Die Kommission hat diese Diskussionen im Beisein der Vertreterinnen und Vertreter des WBF und des EFD geführt. Die Kommission möchte diese Fragen, welche die schwierige Abwägung zwischen gesundheitlichen und wirtschaftlichen Interessen betreffen, gerne in Anwesenheit des für die entsprechende Notverordnung zuständigen Vorstehers des EDI besprechen. Deshalb hat sie Bundesrat Berset für ihre nächste Sitzung eingeladen, welche am 28. April 2020 stattfindet.
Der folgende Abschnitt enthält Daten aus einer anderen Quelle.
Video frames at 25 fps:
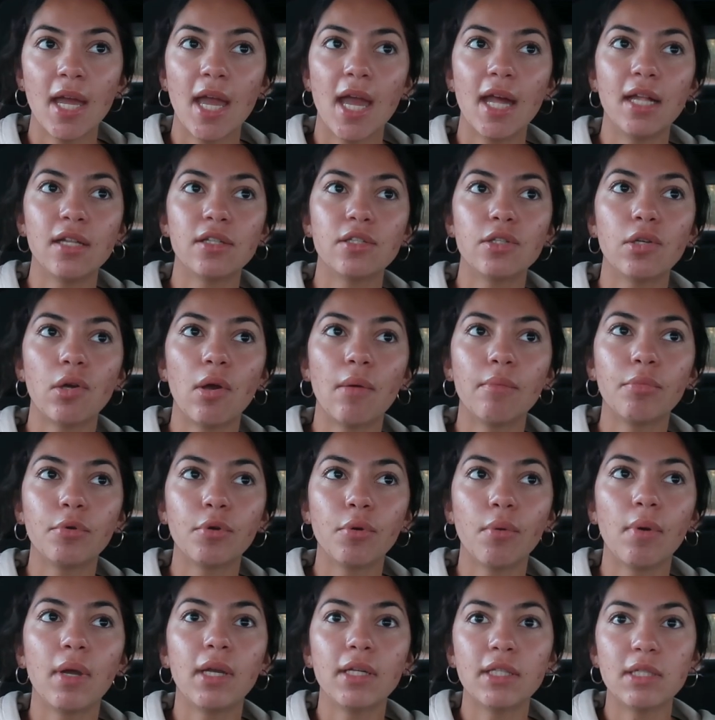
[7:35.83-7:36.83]
And so I'm
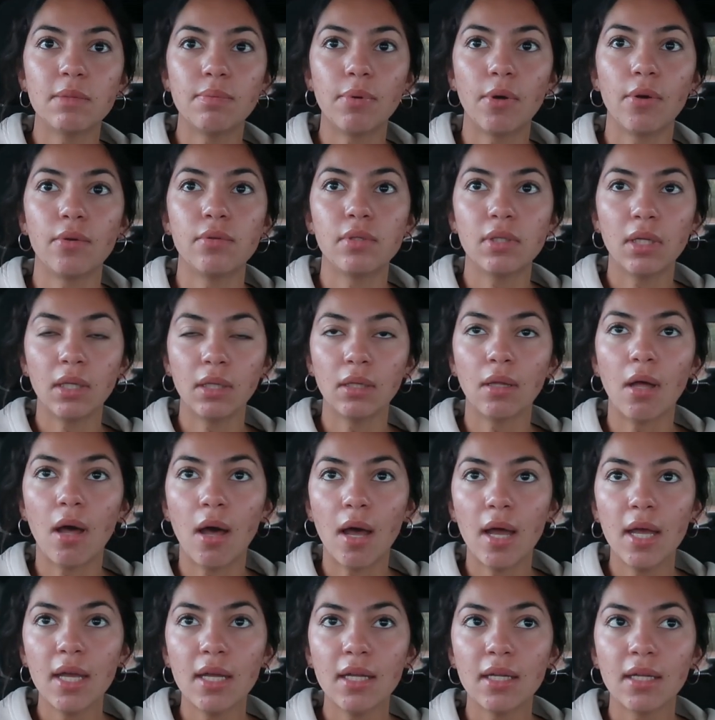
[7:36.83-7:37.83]
going to post a
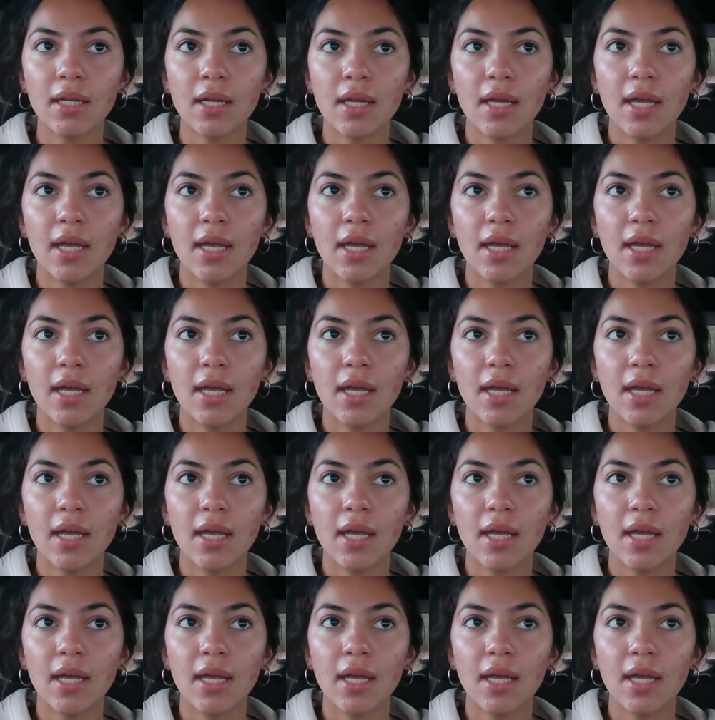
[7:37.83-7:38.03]
lot.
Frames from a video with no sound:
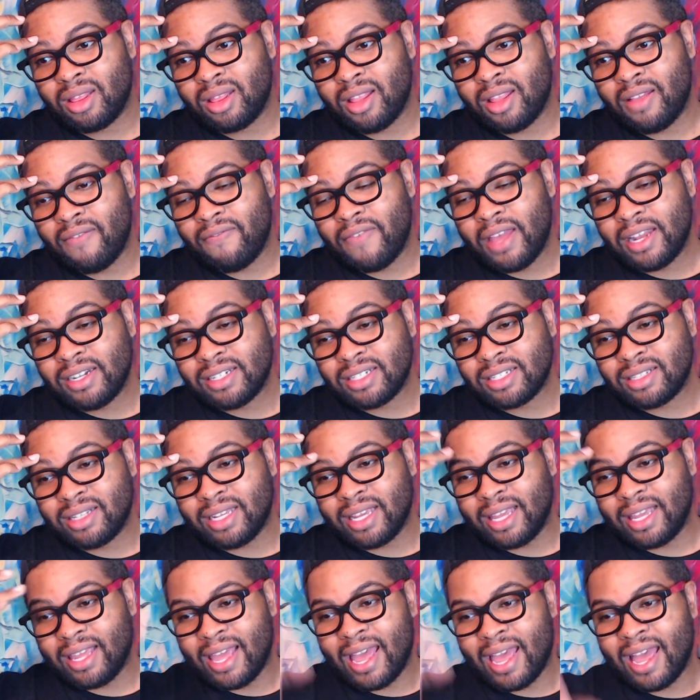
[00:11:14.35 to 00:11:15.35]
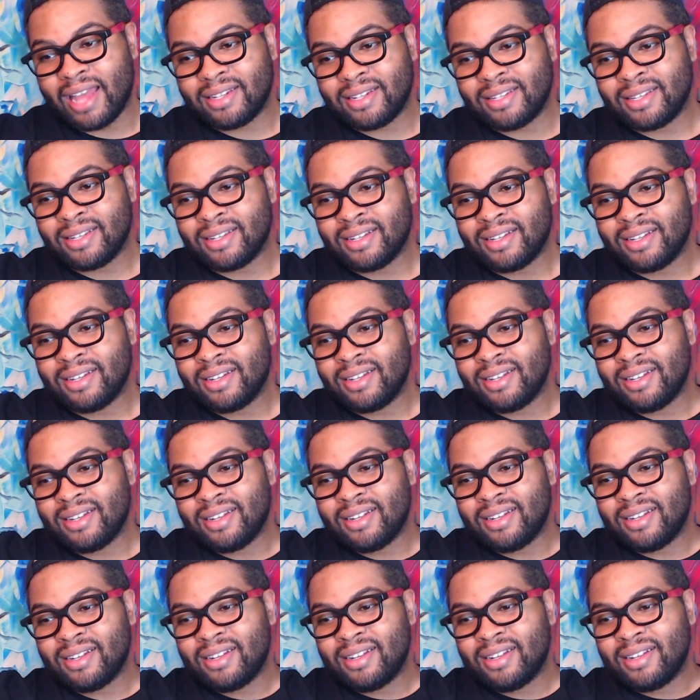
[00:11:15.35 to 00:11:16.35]
eventually get
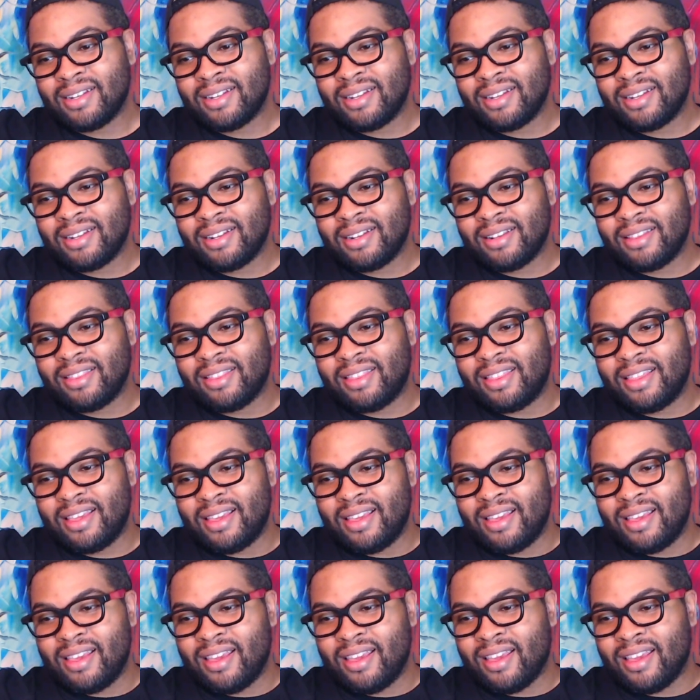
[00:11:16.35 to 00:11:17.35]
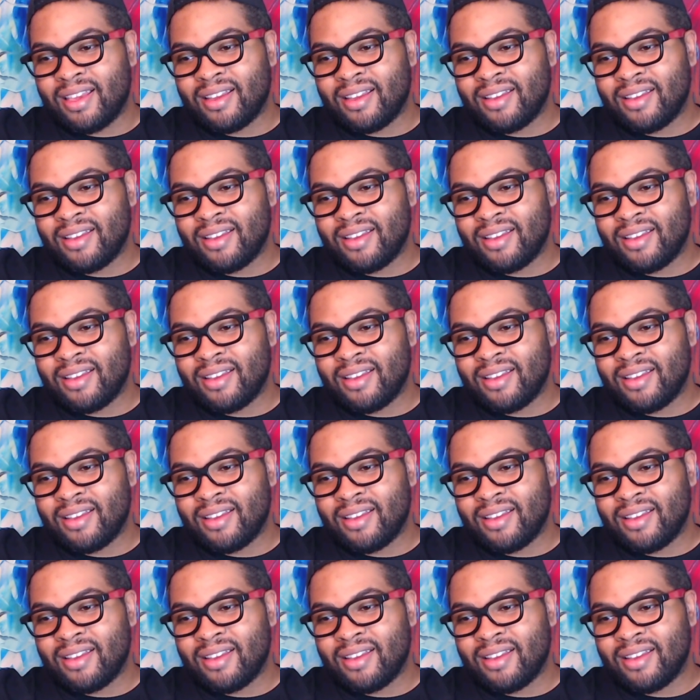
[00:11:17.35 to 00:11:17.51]
the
Einrichtungen der nachobligatorischen Bildung

Die Kommission erachtet es als wichtig, dass in den Einrichtungen der nachobligatorischen Bildung bestimmte Aktivitäten (z. B. Laboraktivitäten im Rahmen der Lehre oder des Hochschulstudiums) wiederaufgenommen werden können, da sonst die Gefahr besteht, dass ganze Semesterpläne durcheinandergeraten. Sie ersucht den Bundesrat deshalb, die Covid-19-Verordnung 2 so anzupassen, dass alle Veranstaltungen erlaubt sind, an denen höchstens fünf Personen teilnehmen und die Hygiene- und Abstandsempfehlungen des BAG eingehalten werden.
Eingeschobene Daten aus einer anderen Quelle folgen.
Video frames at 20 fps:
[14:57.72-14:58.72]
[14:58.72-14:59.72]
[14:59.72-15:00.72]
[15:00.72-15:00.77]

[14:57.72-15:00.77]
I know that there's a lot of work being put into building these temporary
Wirtschaftliche Auswirkungen der Corona-Krise

Mit 8 zu 0 Stimmen bei 4 Enthaltungen bittet die Kommission den Bundesrat, im Rahmen des vom Bundesrat angekündigten Erklärungsentwurfs der Räte anlässlich der ausserordentlichen Session im Mai, das Parlament in geeigneter Form und auf Basis der dann vorliegenden Daten über die wirtschaftlichen Auswirkungen der Corona-Krise zu informieren. Dabei sollen die Fragen, welche wirtschaftlichen Auswirkungen die angeordneten Massnahmen hatten und voraussichtlich haben werden und wie der Bundesrat bei diesen Massnahmen die Abwägung zwischen gesundheitspolitischem Nutzen und wirtschaftlichem Schaden vorgenommen hat beziehungsweise nimmt behandelt werden. Schliesslich soll der Bundesrat das Parlament auch über geplante Massnahmen oder Änderungen von Massnahmen orientieren.
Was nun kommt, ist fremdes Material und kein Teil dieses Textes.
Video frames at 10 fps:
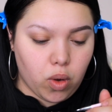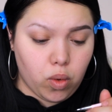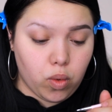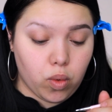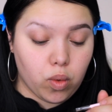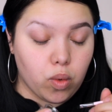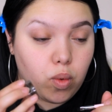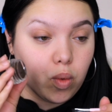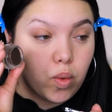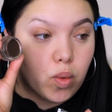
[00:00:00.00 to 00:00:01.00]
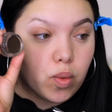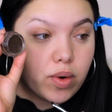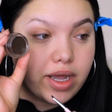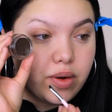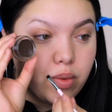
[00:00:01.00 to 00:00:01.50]
Oh,
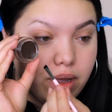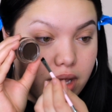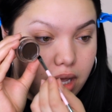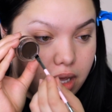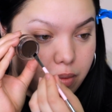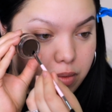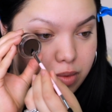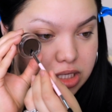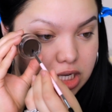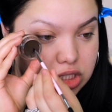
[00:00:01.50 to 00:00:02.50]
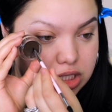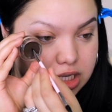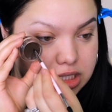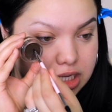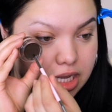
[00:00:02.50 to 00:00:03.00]
right away when we touch it,
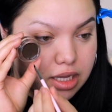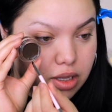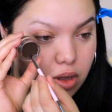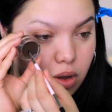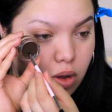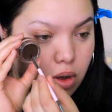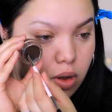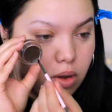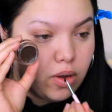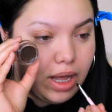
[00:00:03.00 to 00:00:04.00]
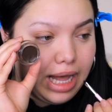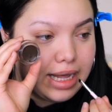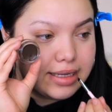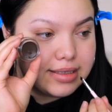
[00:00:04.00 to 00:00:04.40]
it's like, ah.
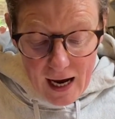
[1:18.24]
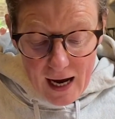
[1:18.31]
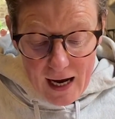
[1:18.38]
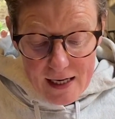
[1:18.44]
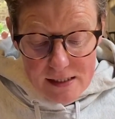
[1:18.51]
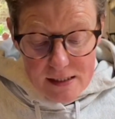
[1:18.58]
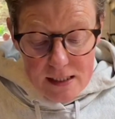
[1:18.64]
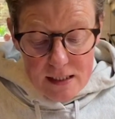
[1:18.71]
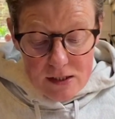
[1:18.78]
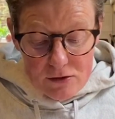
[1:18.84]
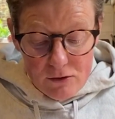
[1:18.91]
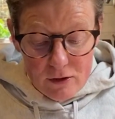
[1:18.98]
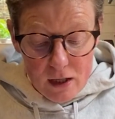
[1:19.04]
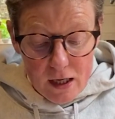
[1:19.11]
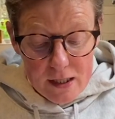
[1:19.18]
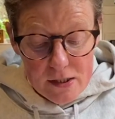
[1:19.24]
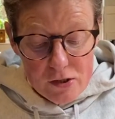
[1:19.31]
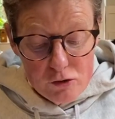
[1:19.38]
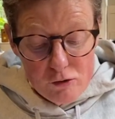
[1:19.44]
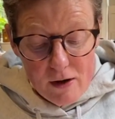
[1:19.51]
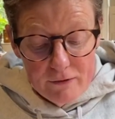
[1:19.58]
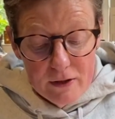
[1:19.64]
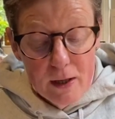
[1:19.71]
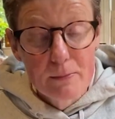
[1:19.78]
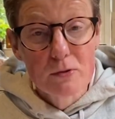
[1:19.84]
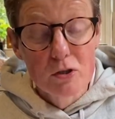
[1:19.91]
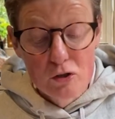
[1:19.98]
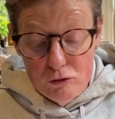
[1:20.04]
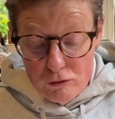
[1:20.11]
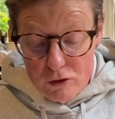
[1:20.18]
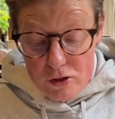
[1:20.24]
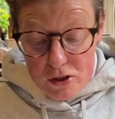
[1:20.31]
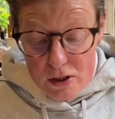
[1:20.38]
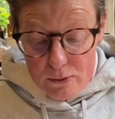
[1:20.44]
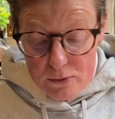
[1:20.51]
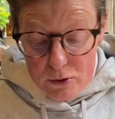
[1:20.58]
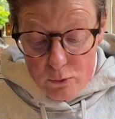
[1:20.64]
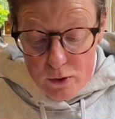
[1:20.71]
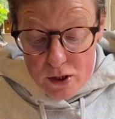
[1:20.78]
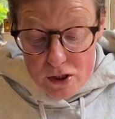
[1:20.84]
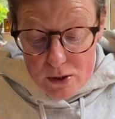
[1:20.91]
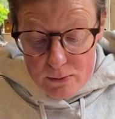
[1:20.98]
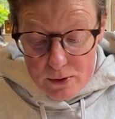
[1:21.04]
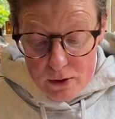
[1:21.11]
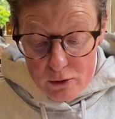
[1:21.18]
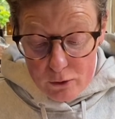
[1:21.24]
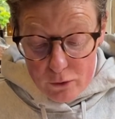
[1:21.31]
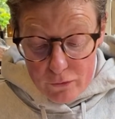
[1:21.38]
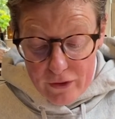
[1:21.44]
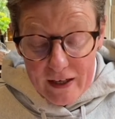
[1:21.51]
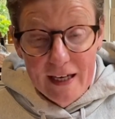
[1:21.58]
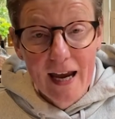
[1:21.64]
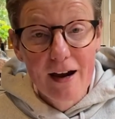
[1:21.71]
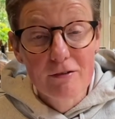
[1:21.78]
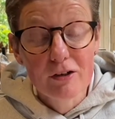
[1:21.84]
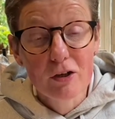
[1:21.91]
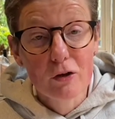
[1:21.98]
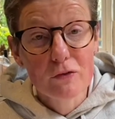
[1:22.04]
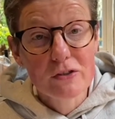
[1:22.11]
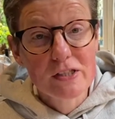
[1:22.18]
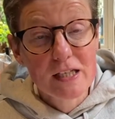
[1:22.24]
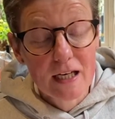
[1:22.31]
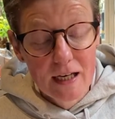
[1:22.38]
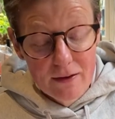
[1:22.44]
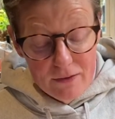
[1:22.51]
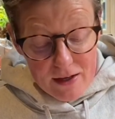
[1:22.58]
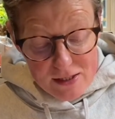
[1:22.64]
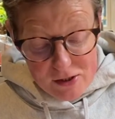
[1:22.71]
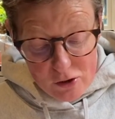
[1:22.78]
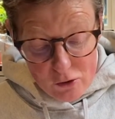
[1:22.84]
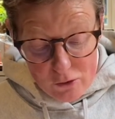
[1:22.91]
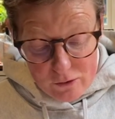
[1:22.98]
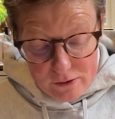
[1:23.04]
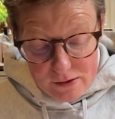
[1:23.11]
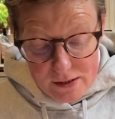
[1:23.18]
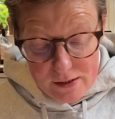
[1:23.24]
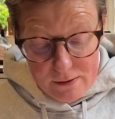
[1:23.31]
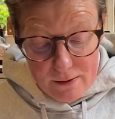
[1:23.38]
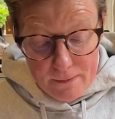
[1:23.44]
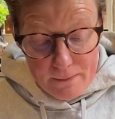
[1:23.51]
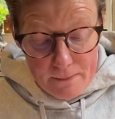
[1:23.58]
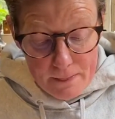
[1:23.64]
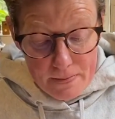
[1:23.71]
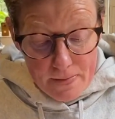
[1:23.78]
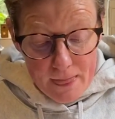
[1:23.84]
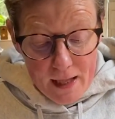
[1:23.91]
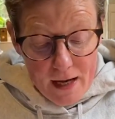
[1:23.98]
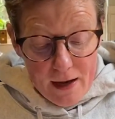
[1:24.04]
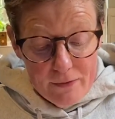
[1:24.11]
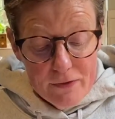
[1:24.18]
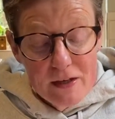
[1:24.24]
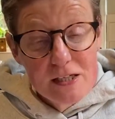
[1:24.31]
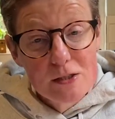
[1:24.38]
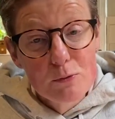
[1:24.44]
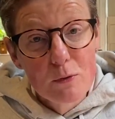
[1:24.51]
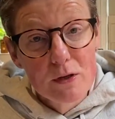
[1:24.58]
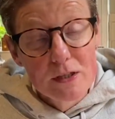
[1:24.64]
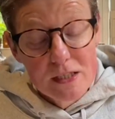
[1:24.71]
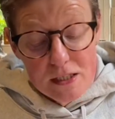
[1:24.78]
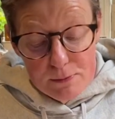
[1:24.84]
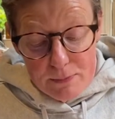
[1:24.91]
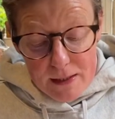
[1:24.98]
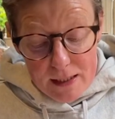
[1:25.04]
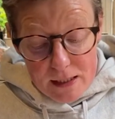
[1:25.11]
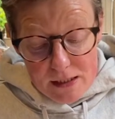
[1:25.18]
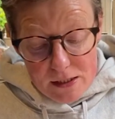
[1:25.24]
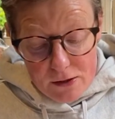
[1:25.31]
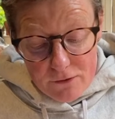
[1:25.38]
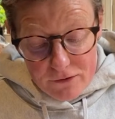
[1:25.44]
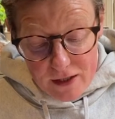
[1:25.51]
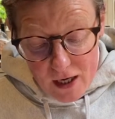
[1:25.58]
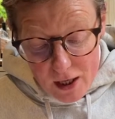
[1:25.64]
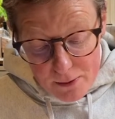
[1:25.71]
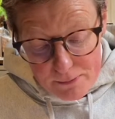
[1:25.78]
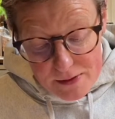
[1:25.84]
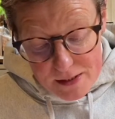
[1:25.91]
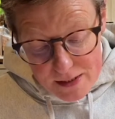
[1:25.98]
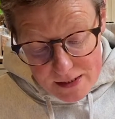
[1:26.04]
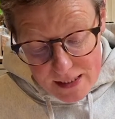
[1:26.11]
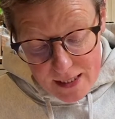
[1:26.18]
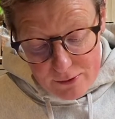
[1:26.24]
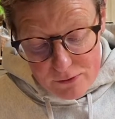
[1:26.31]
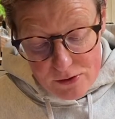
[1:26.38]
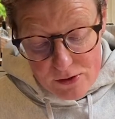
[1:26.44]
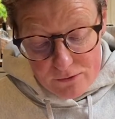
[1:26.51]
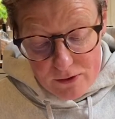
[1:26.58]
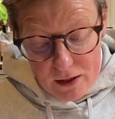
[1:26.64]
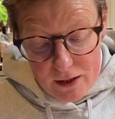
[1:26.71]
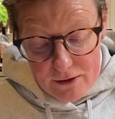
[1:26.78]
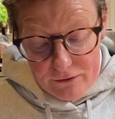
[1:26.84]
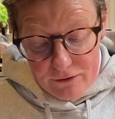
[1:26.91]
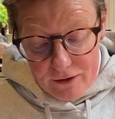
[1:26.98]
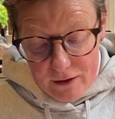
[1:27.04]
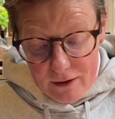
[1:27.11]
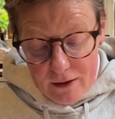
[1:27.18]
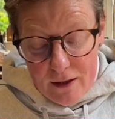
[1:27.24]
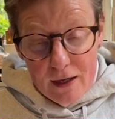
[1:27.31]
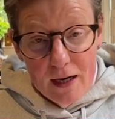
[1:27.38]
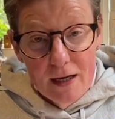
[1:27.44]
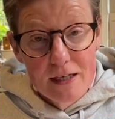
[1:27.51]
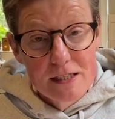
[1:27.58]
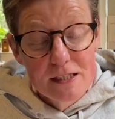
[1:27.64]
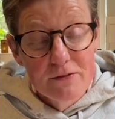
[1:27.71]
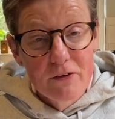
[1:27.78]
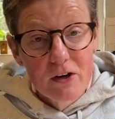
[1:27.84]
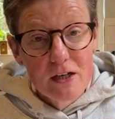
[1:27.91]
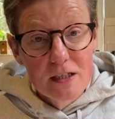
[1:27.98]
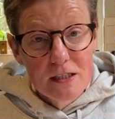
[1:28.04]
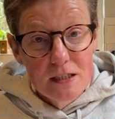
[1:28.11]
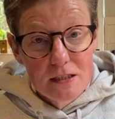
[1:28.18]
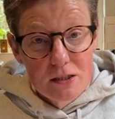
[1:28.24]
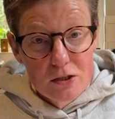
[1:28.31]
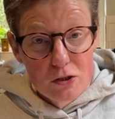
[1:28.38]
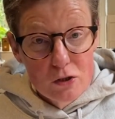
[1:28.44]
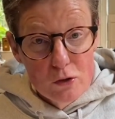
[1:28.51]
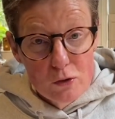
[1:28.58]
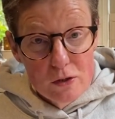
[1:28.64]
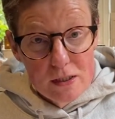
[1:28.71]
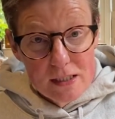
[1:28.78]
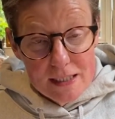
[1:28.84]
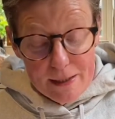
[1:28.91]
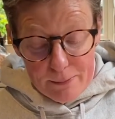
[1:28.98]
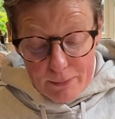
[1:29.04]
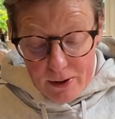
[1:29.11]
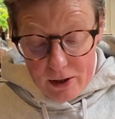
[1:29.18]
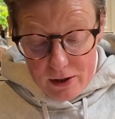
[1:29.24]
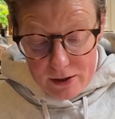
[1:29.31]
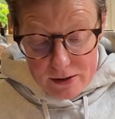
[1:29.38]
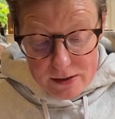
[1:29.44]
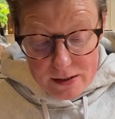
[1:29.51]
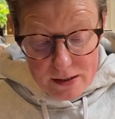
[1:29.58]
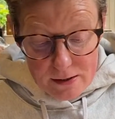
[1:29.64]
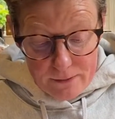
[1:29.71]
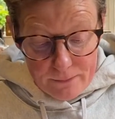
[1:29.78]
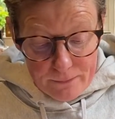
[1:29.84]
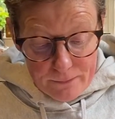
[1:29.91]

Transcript: As the Israelites travel up to Jerusalem to worship the Lord, they carry on singing their songs. And this one speaks of the ups and downs of life, and it's divided into two distinct parts.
Die Kommission möchte vom Bundesrat zu einem späteren Zeitpunkt eine vertiefte Analyse unter anderem zu diesen Punkten in Form eines Berichts erhalten und hat zu diesem Zweck ebenfalls ein entsprechendes Kommissionspostulat (20.3132 s Po. WAK-SR. «Wirtschaftlichen Folgen der Corona-Krise») beschlossen.

Mitbericht an die Finanzkommission

Die Kommission hat schliesslich auch die Kredite, die der Bundesrat dem Parlament zur Bewältigung der Auswirkungen der COVID-19-Pandemie beantragt, im Rahmen ihres Mitberichts zum Nachtrag I zum Voranschlag 2020 (20.007 ns) zuhanden der Finanzkommission des Ständerates diskutiert. Sie hat sich ohne Gegenstimme für die Genehmigung der in ihren Sachbereich fallenden Kredite ausgesprochen.

Die Kommission ersucht den Bundesrat, ihre Empfehlungen zu prüfen, und behält es sich vor, an ihrer Sitzung vom 28. April 2020 parlamentarische Vorstösse einzureichen, sollten ihre Anliegen nicht ausreichend berücksichtigt werden.

 

Die Kommission hat am 20. April 2020 unter dem Vorsitz von Ständerat Levrat Christian (SP/FR) und teilweise in Anwesenheit von den Bundesräten Ueli Maurer und Guy Parmelin in Bern getagt.